Problem statement:
Starting with the line where "[0:00.53-0:01.07]" appears, print every line through the end of the entries below exactly as it stands, and leave out the pictures.

○ ○ ○ ○ ○

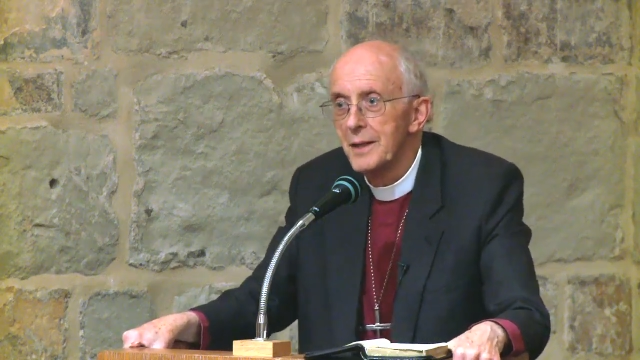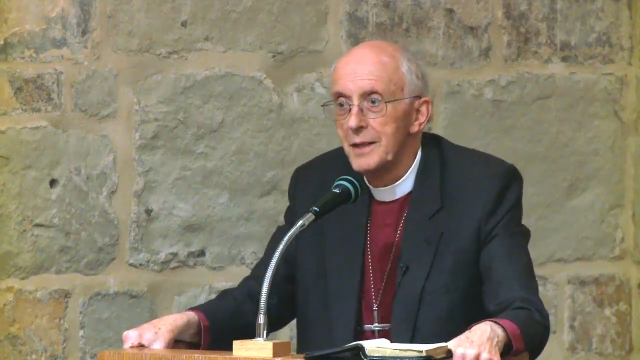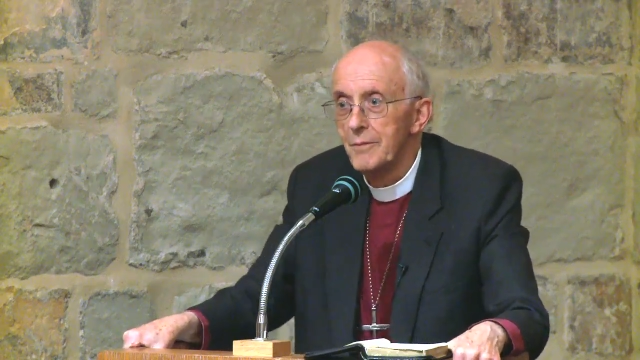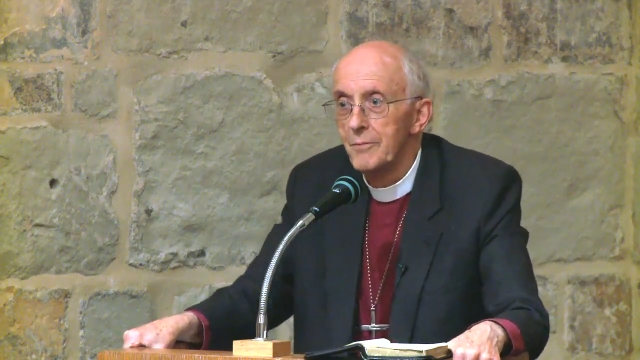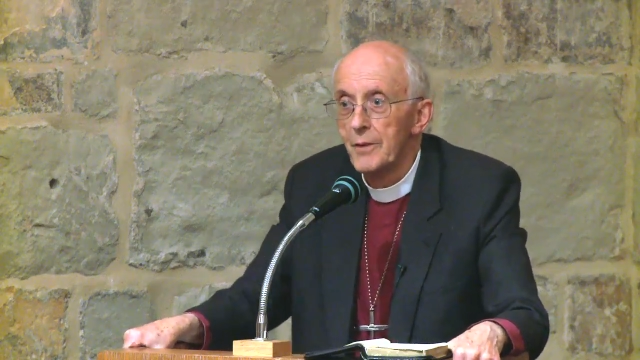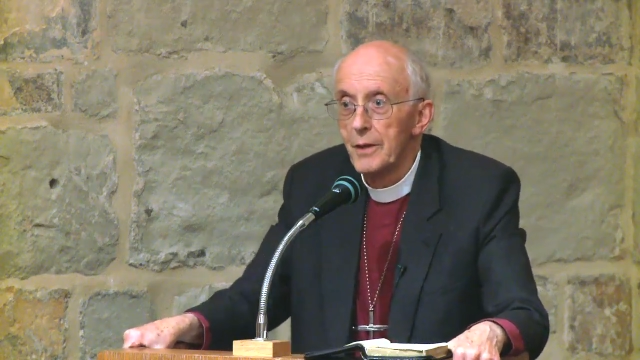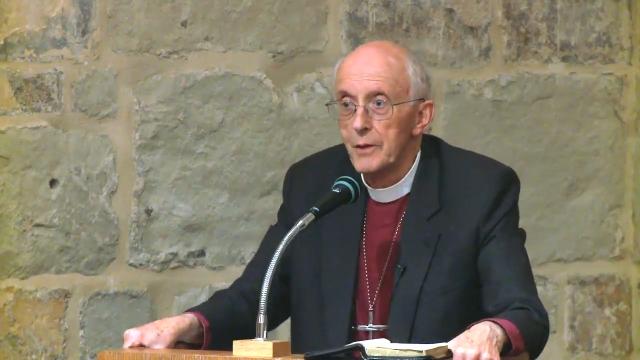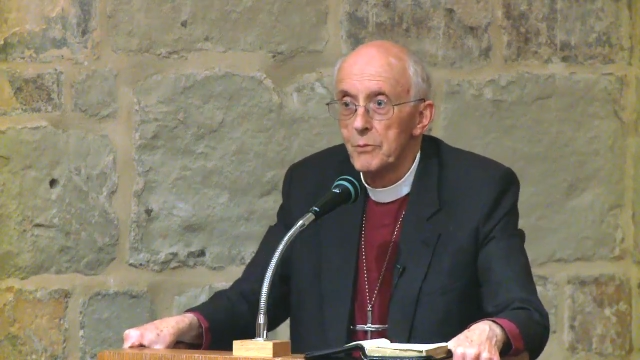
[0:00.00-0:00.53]

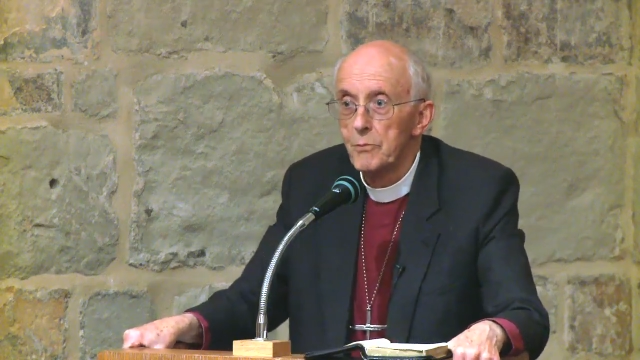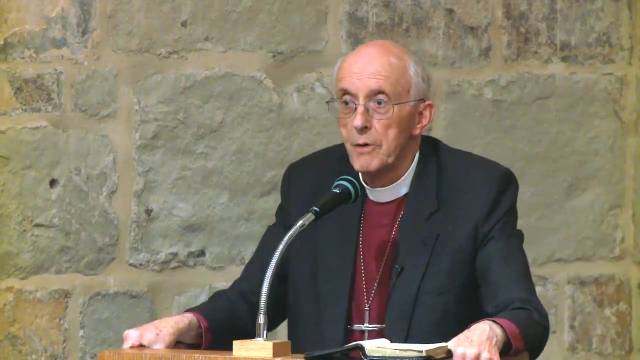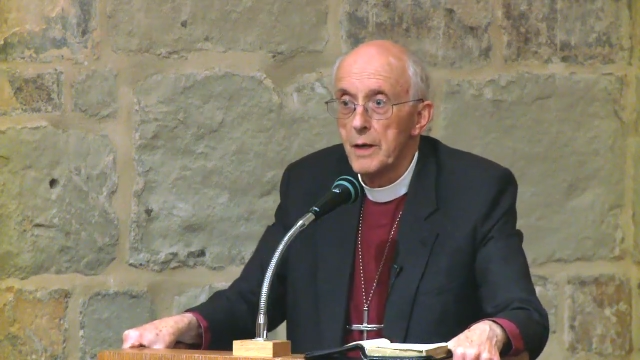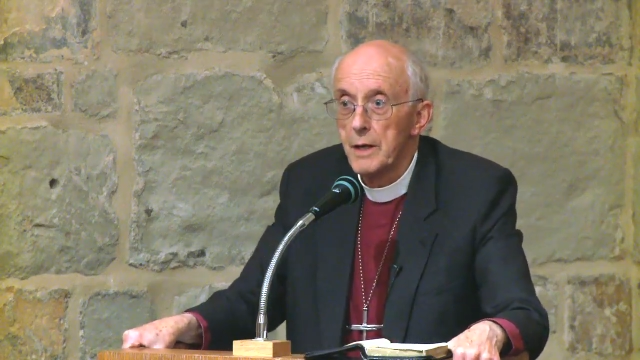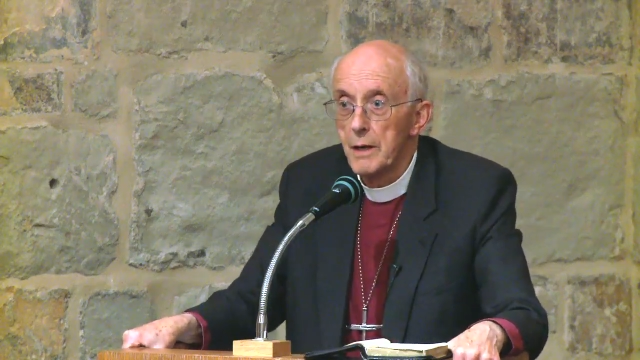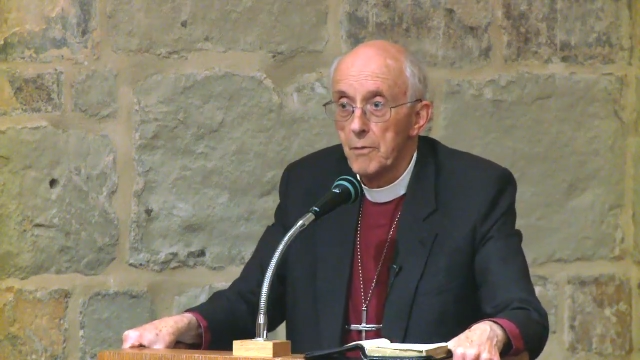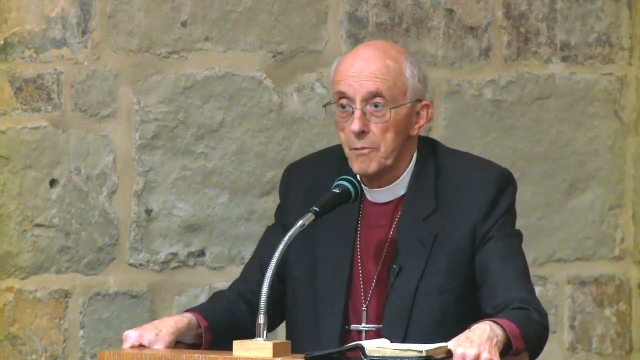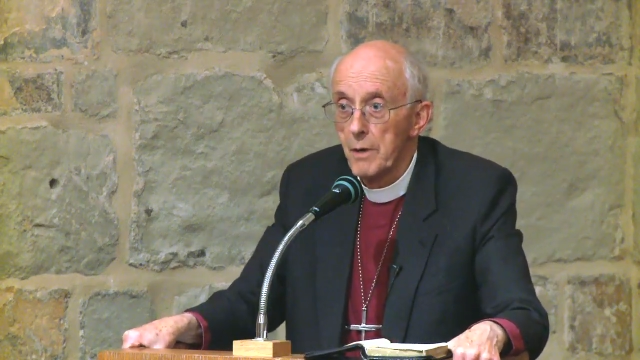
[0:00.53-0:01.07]
even though you
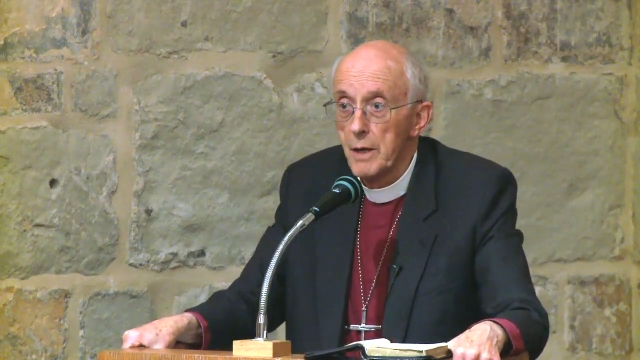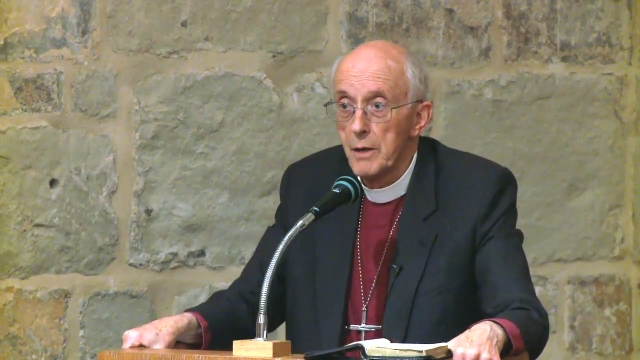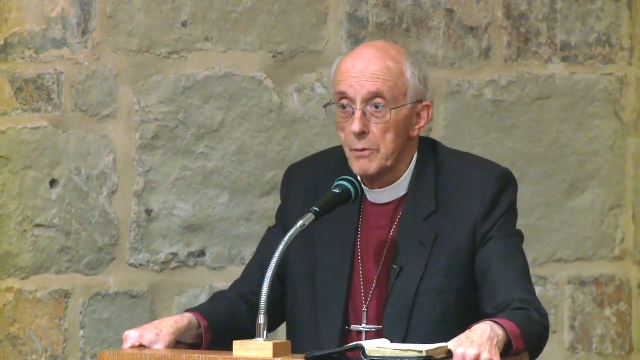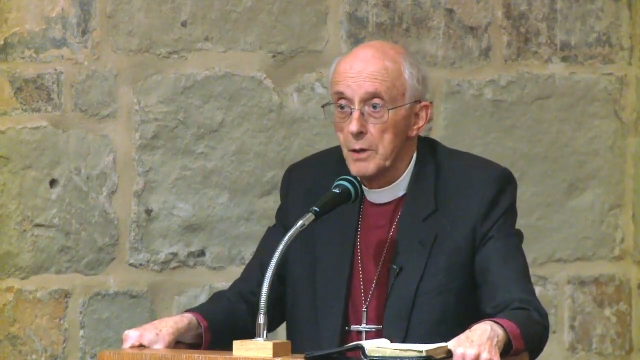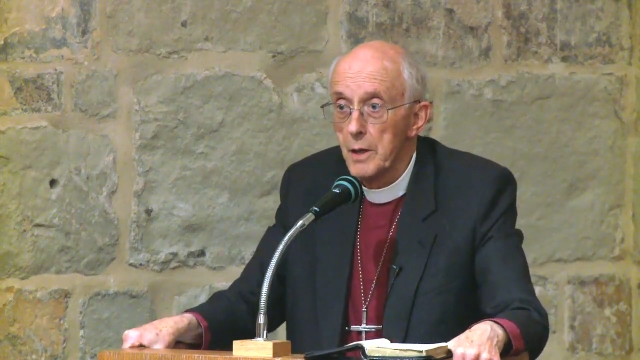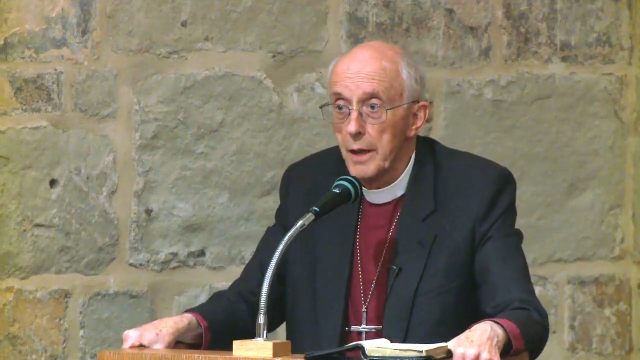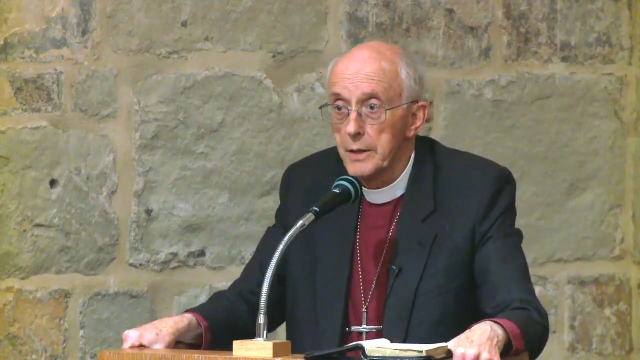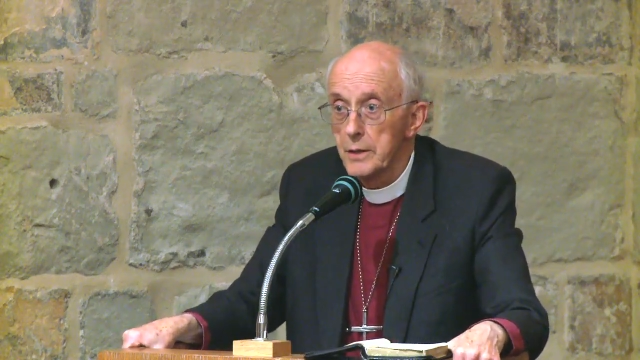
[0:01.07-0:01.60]
really
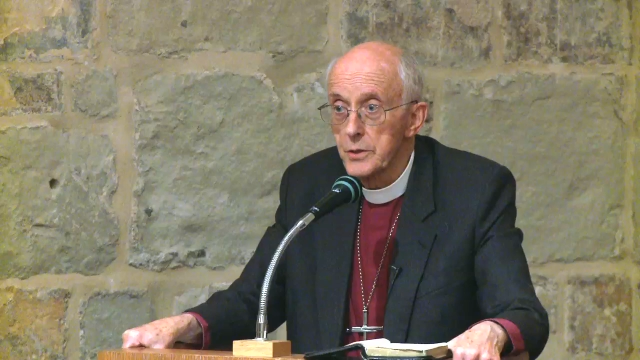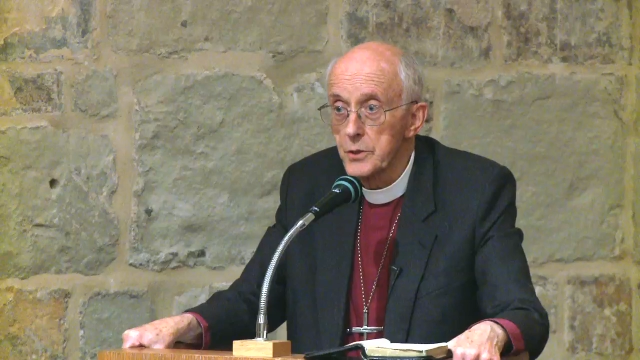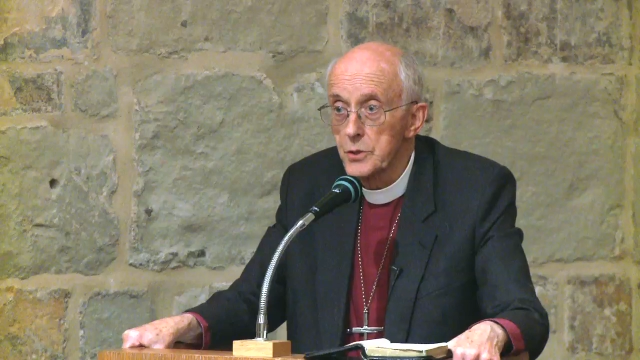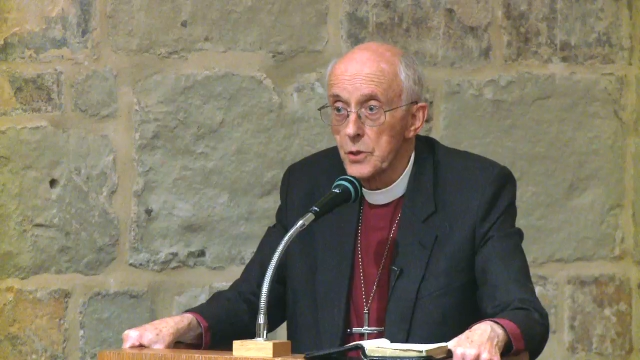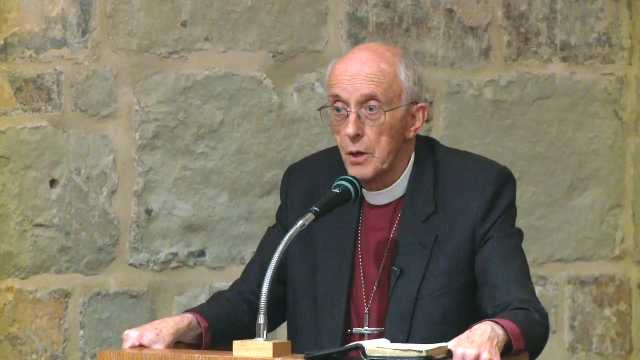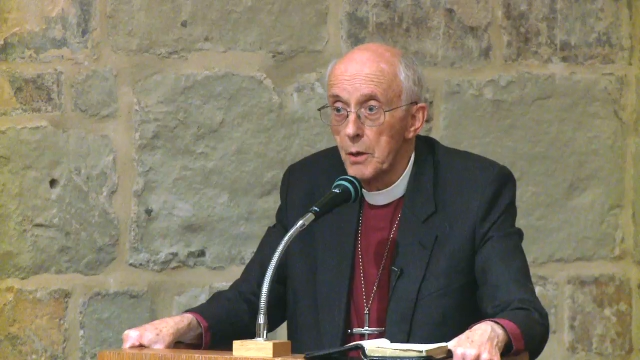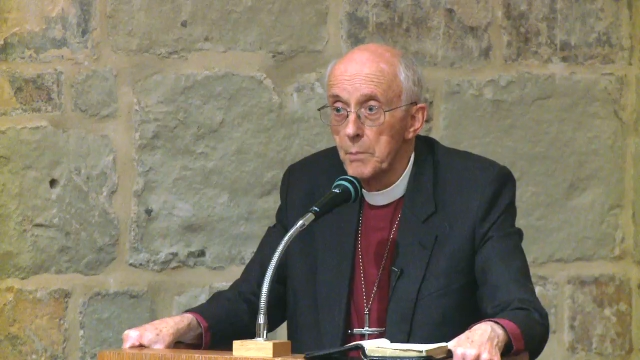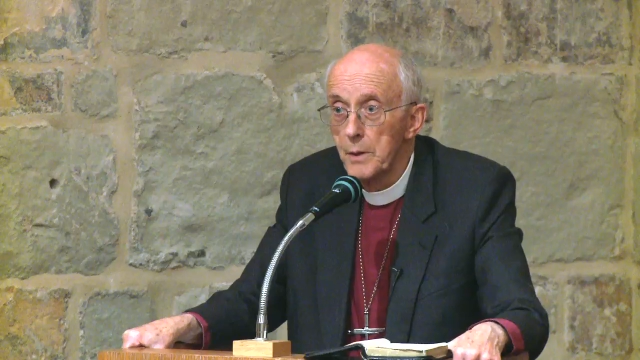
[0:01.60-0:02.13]
would like to
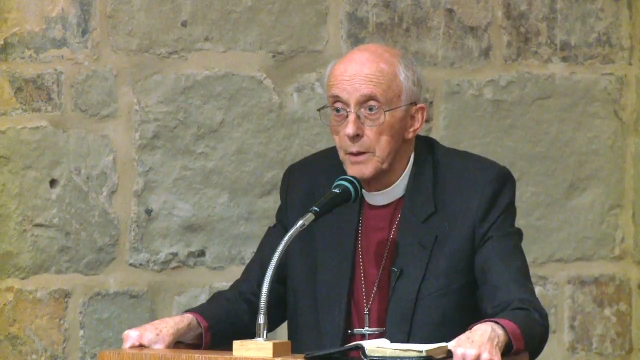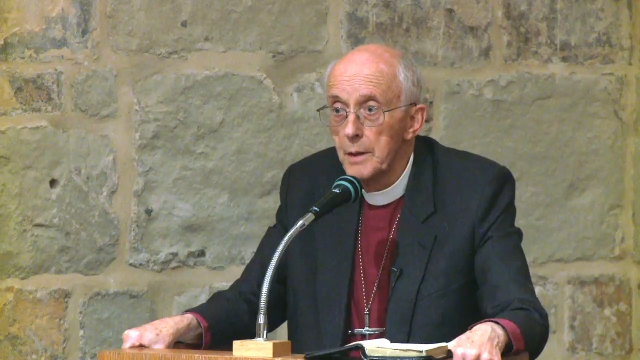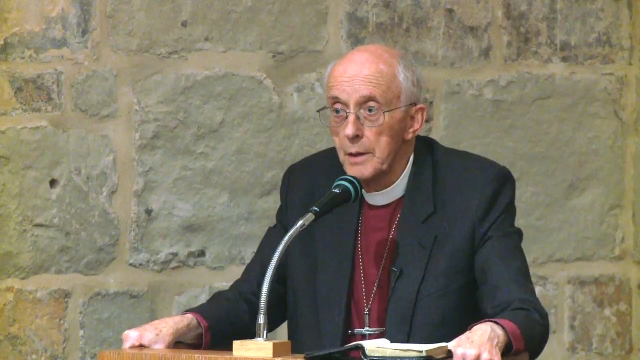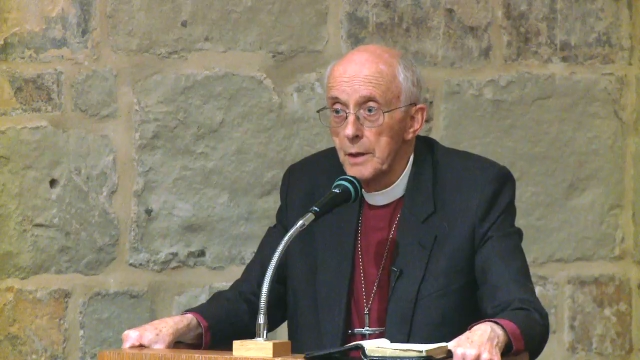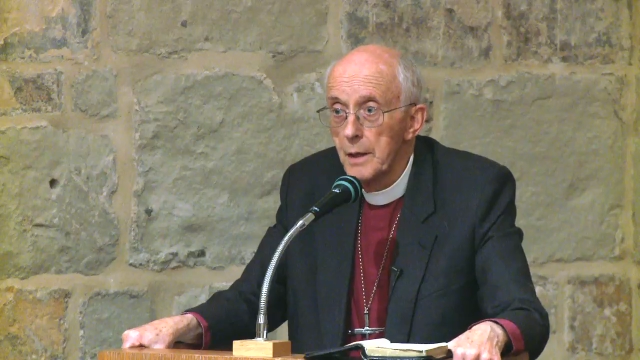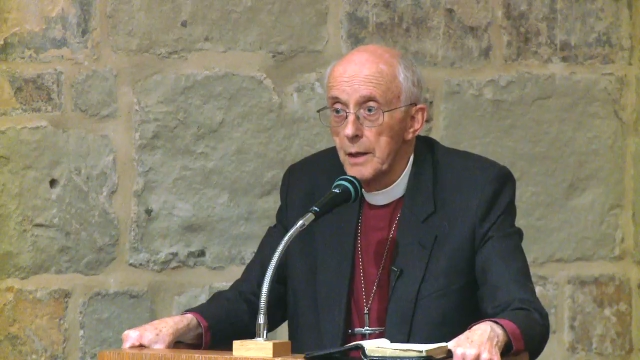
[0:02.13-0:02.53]
stop.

○ ○ ○ ○ ○

Exercise answer:
[0:00.53-0:01.07]
even though you
[0:01.07-0:01.60]
really
[0:01.60-0:02.13]
would like to
[0:02.13-0:02.53]
stop.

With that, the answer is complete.